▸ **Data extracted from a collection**

= Beginning of Section =

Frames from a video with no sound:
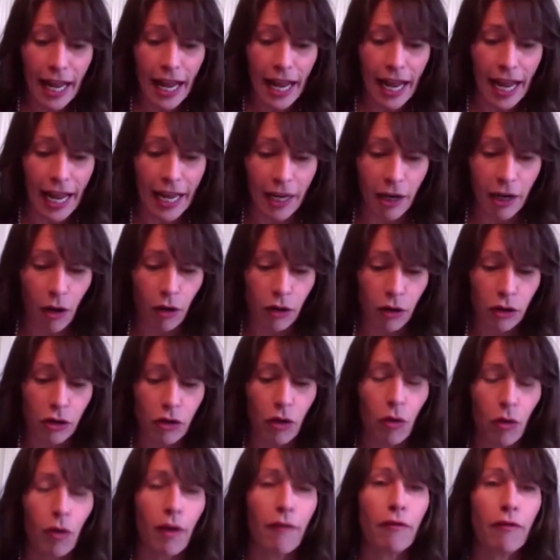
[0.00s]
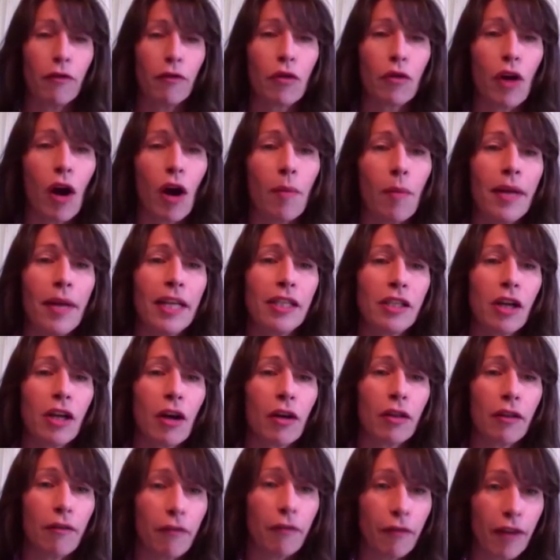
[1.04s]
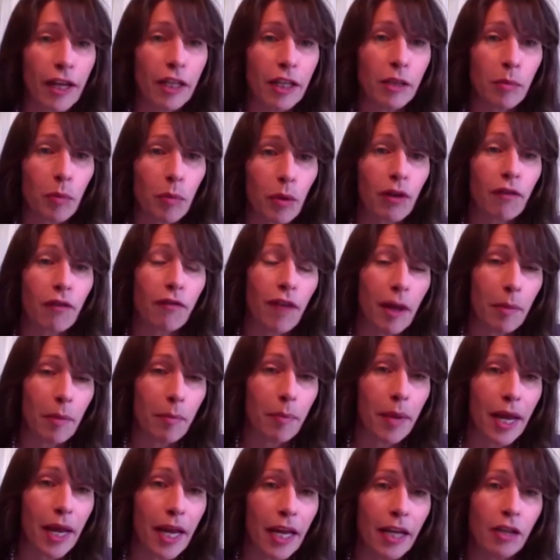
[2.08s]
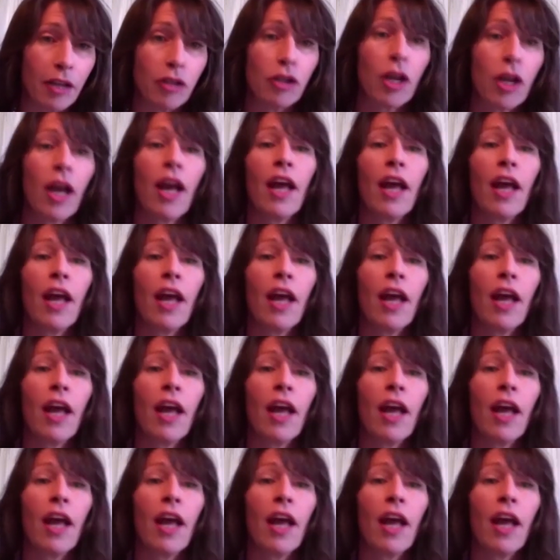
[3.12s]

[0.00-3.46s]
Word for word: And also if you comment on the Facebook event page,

= End of Section =

Copy every record exactly, but skip the pictures.

▸ **TASK SOLUTION**
Frames from a video with no sound:
[0.00s]
[1.04s]
[2.08s]
[3.12s]

[0.00-3.46s]
Word for word: And also if you comment on the Facebook event page,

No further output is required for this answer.